Bildiride şu ifadelere yer verildi:
"Kamuoyuna ve hukukun bugünkü temsilcilerine; hukukun hafızası yasaların ömrü kadardır. Ama bir toplumun ortak hafızasını yaratan, bu hafızayı yarınlara taşıyan aydınların vicdanıdır, yazarların, sanatçıların şiirleri, romanları, türküleridir. Mürekkebin hafızası, türkünün çığlığı hukukun hükmünden daha uzun ömürlüdür; hatta bunlarda zamanaşımı yoktur.
Bilinsin istiyoruz. Bizler, aslında daha çoğuz. Ama 1980'den bu yana, vicdanları çürütenler gibi hafızaları boşaltanlar gibi çabucak bir araya gelemiyoruz. İşte o yüzden Sivas'ta bu ülkenin kaybetmekten toprağının içi kavrulduğu şair, yazar ve ozan dostlarımızın acısıyla kıvranıyor, mağdur geldiğimiz duruşmalarda, bir kez daha mağdur edilerek horlanıyoruz. Ama biliniz ki bu metinle duyurmak istediğimiz ülkemizin vicdanıdır.
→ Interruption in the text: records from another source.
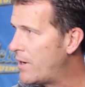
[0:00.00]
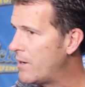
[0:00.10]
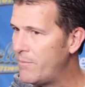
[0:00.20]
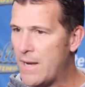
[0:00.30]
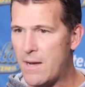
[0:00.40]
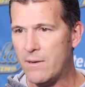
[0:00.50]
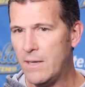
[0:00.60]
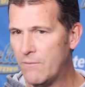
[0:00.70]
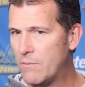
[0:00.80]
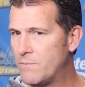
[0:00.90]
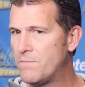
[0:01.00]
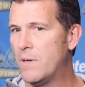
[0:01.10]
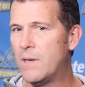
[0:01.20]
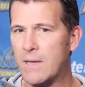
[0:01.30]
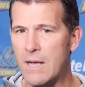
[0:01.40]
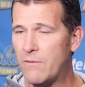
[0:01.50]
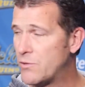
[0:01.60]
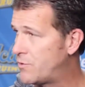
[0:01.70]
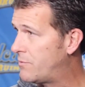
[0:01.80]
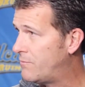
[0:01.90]
running up and down, give them kind of
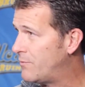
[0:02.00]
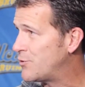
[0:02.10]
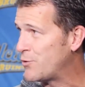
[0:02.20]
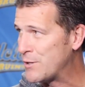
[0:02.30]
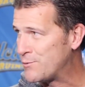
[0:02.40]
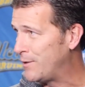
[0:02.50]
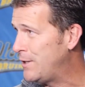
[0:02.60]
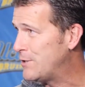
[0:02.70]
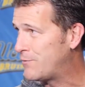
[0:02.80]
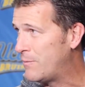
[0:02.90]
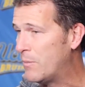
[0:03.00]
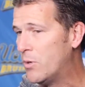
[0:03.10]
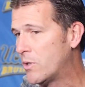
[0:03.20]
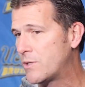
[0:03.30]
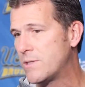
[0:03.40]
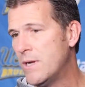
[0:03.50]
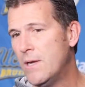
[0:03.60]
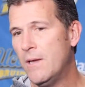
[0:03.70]
a stress release from the books.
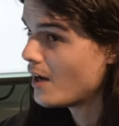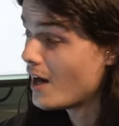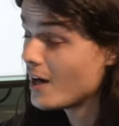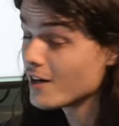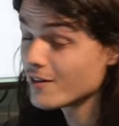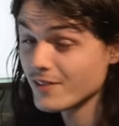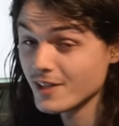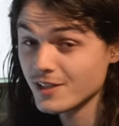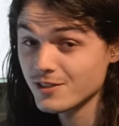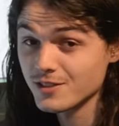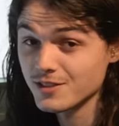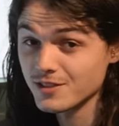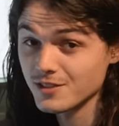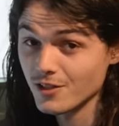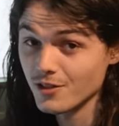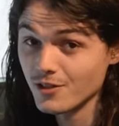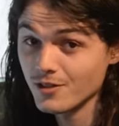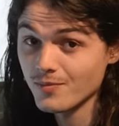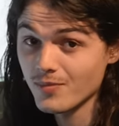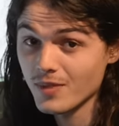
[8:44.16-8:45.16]
Out of interest
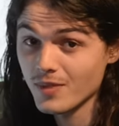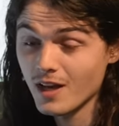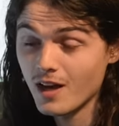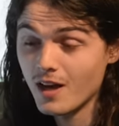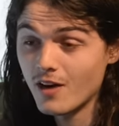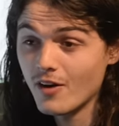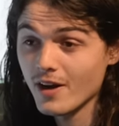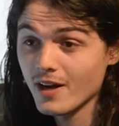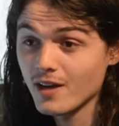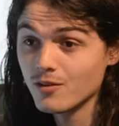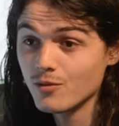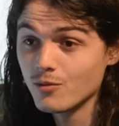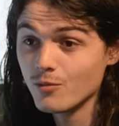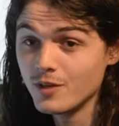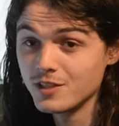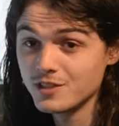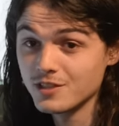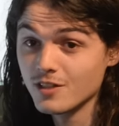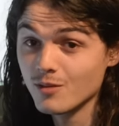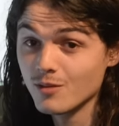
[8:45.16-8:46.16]
though, I reckon
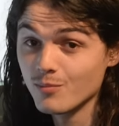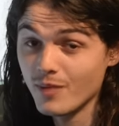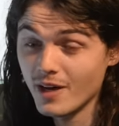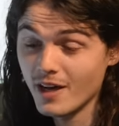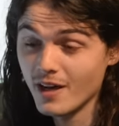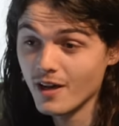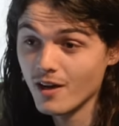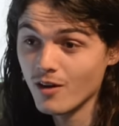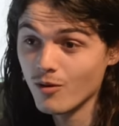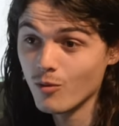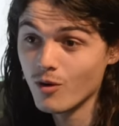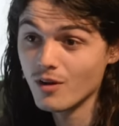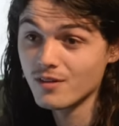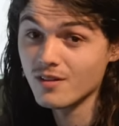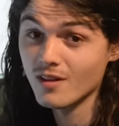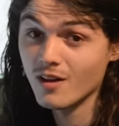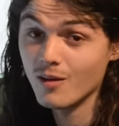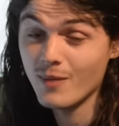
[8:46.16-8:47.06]
we should compare what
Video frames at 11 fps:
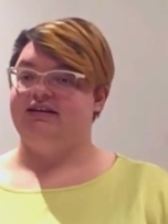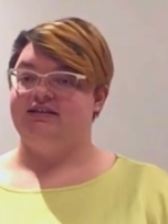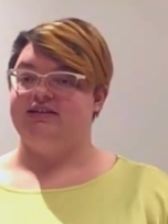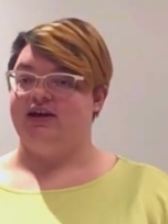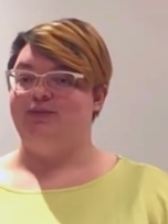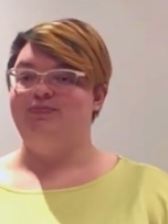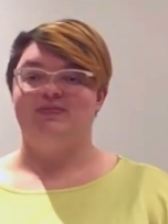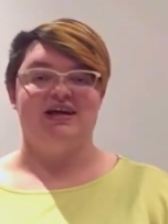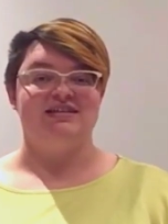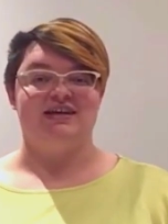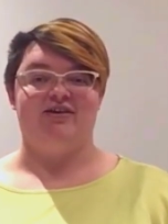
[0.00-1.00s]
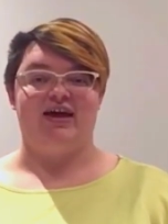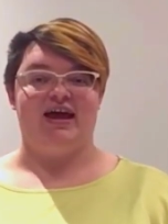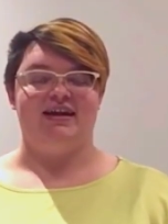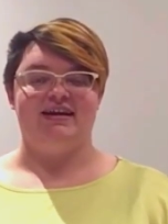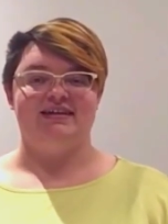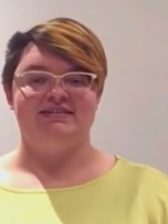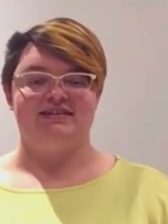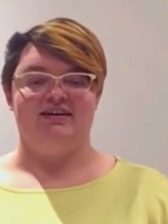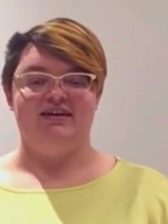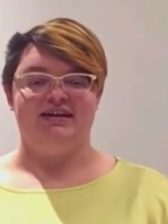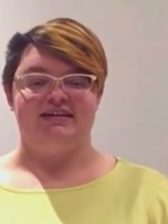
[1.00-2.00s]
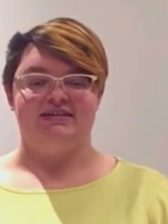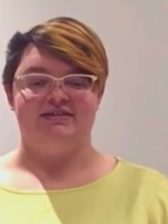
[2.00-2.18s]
So let's go ahead and get started.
İsteğimiz şudur: Bu kadar çok olan bizler, bir kez daha tarihe, zamana bir not düşerek hukukun savunucusu olan ilgili yargıçlara diyoruz ki: Sivas davasında zamanaşımı olmamalı. Çünkü bu dava insanlık suçu kapsamındadır. Bekliyoruz. Umuyoruz; ummak istiyoruz... Hayal kırıklığı hep bizler için olmasın diyoruz."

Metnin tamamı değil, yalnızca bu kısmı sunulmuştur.